*** RECORDS FOR THE EXERCISE ***

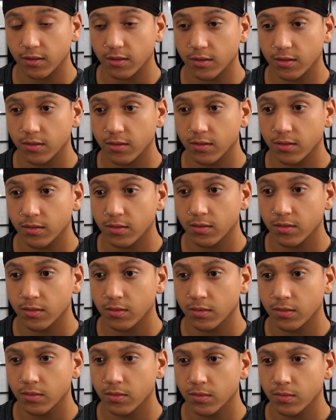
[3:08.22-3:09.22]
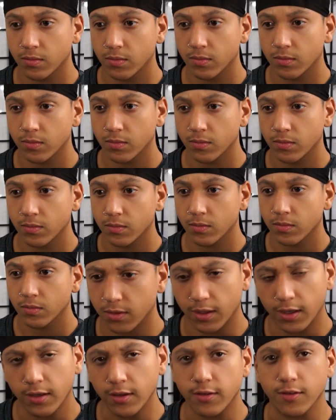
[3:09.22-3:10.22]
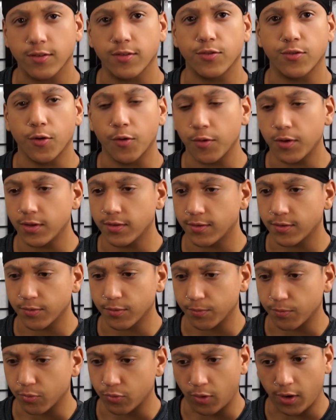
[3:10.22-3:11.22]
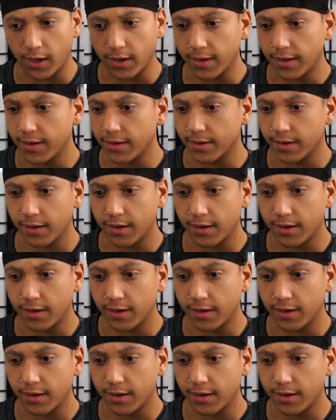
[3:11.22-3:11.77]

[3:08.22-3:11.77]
Of all, you can speak for yourself. They just throw us right in,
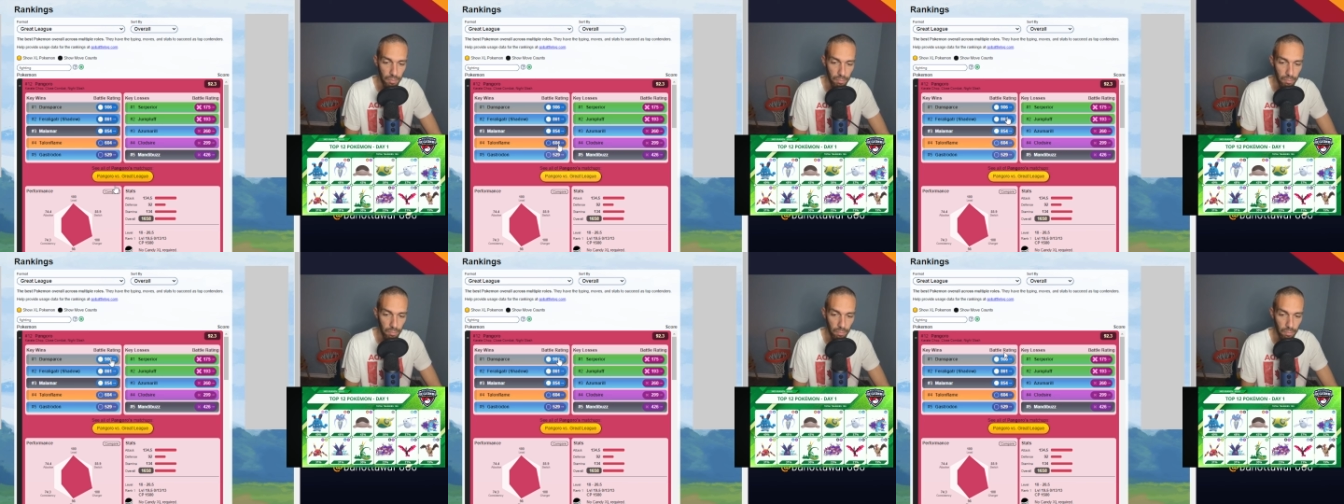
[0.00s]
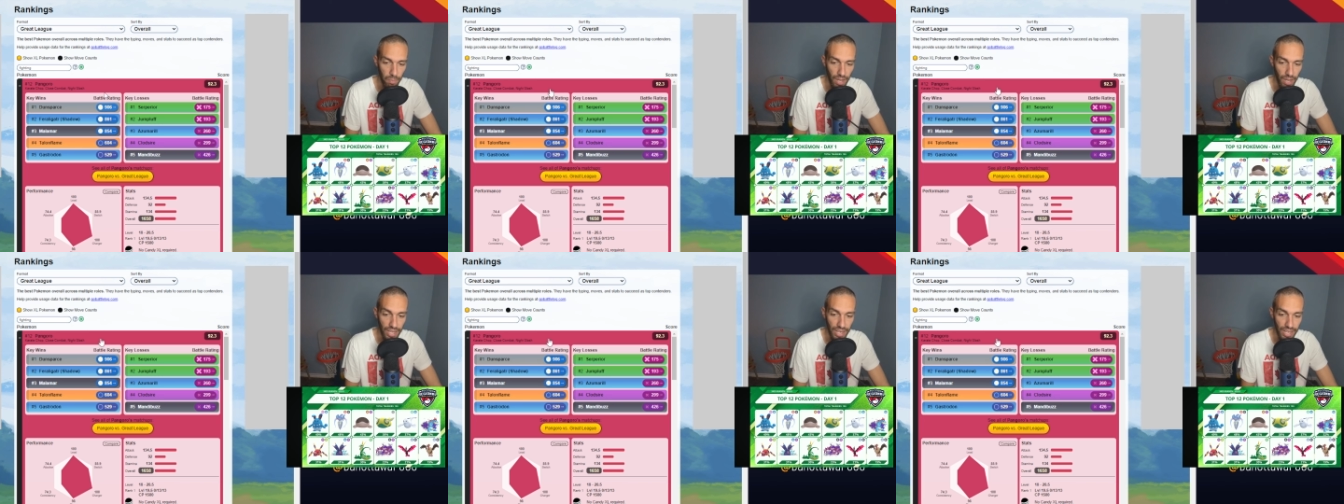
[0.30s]

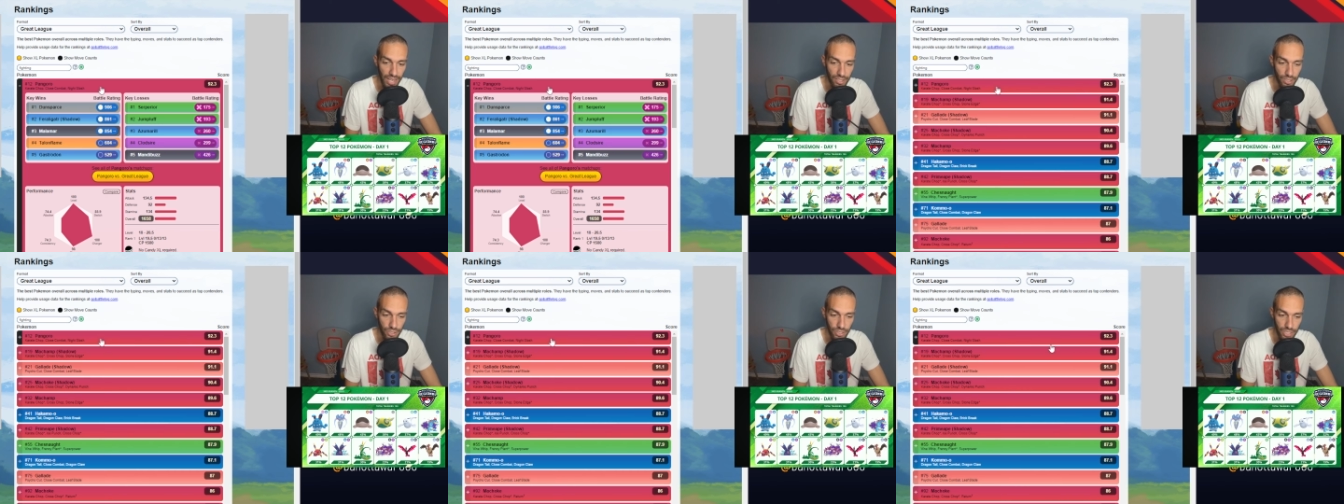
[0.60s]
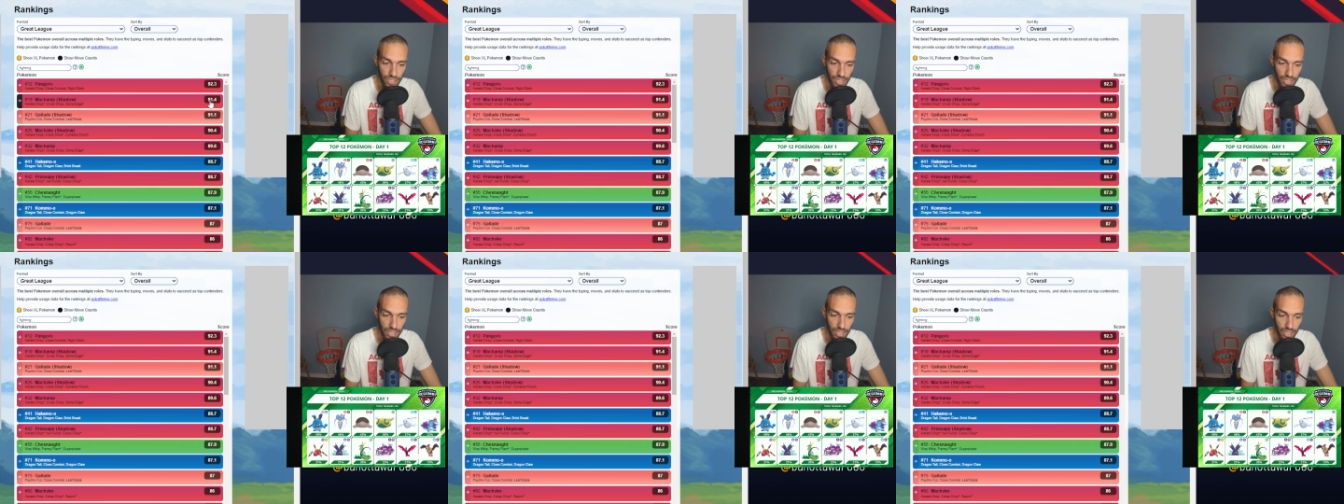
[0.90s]
But as you're
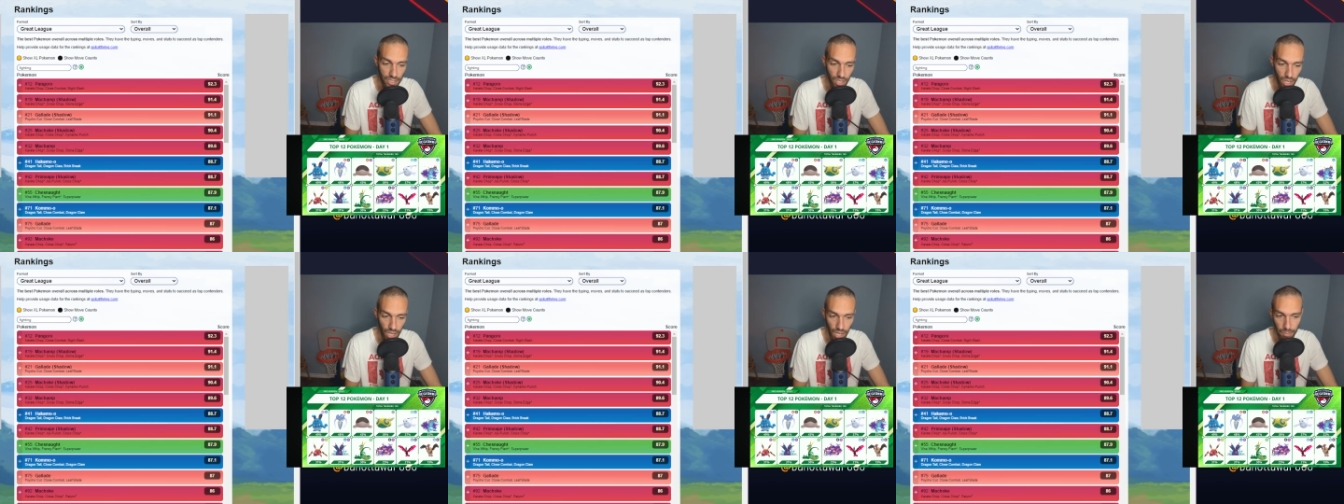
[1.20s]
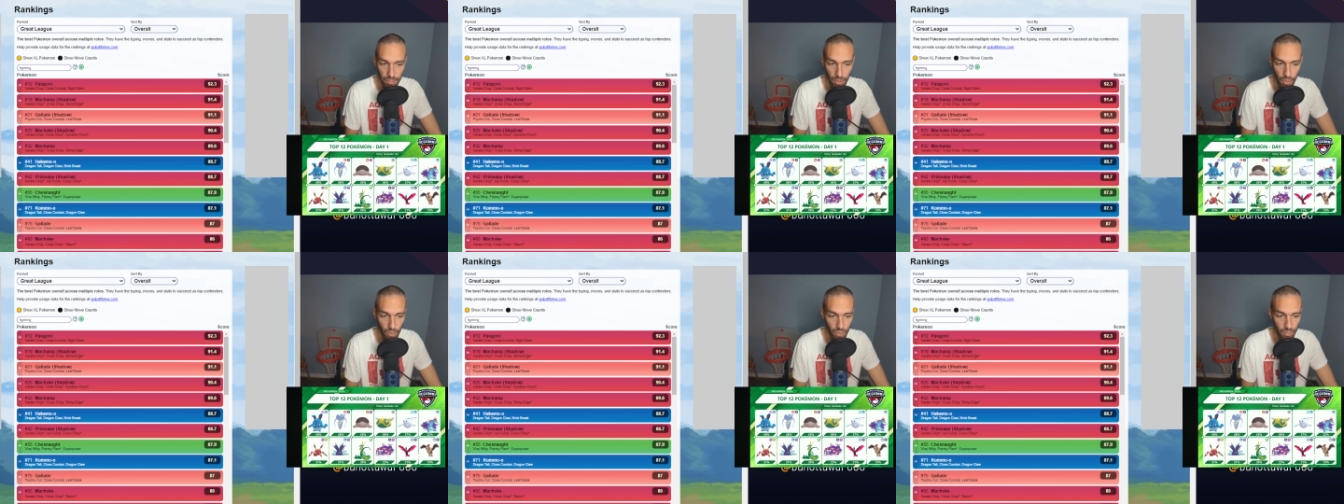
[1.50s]
seeing in the
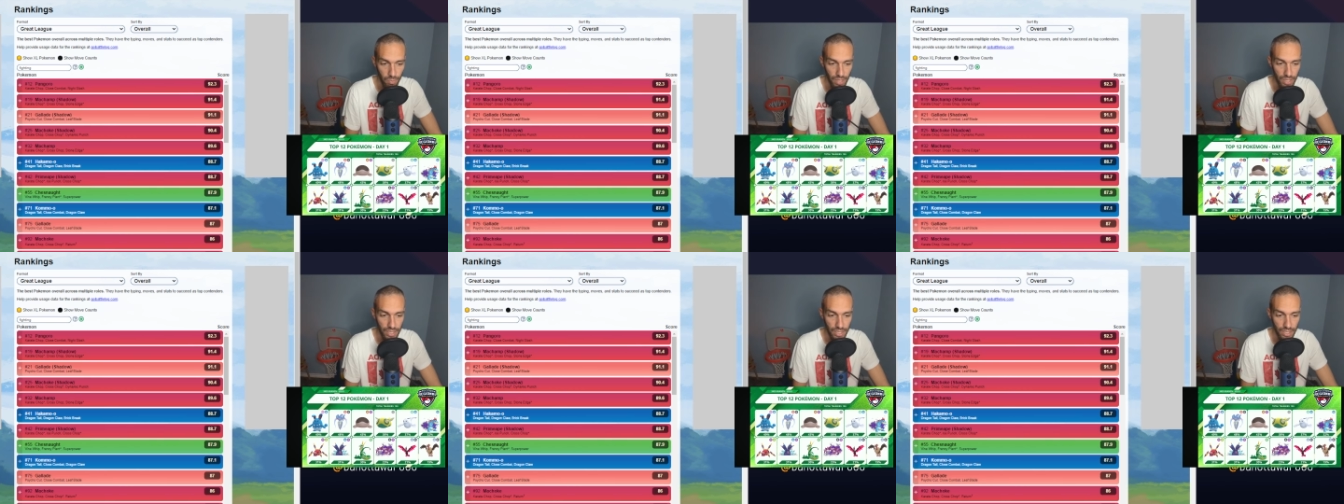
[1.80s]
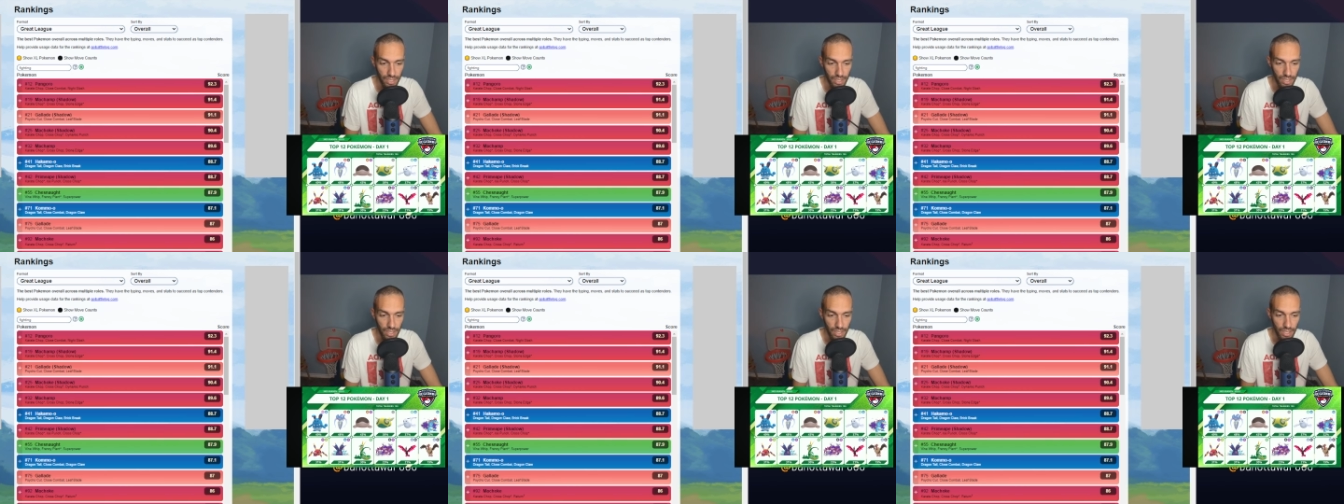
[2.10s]
top Pokemon
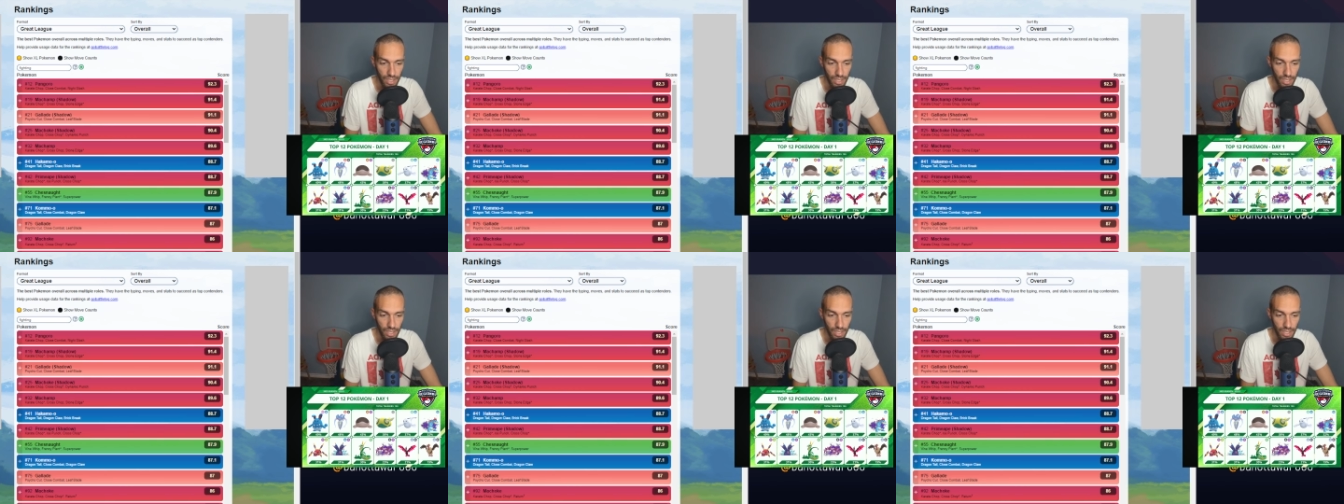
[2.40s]
here,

*** End of RECORDS FOR THE EXERCISE ***

TASK DETAILS
Would you please print out all the records above exactly, minus any pictures?

REPLY TO THE EXERCISE
[3:08.22-3:09.22]
[3:09.22-3:10.22]
[3:10.22-3:11.22]
[3:11.22-3:11.77]

[3:08.22-3:11.77]
Of all, you can speak for yourself. They just throw us right in,
[0.00s]
[0.30s]

[0.60s]
[0.90s]
But as you're
[1.20s]
[1.50s]
seeing in the
[1.80s]
[2.10s]
top Pokemon
[2.40s]
here,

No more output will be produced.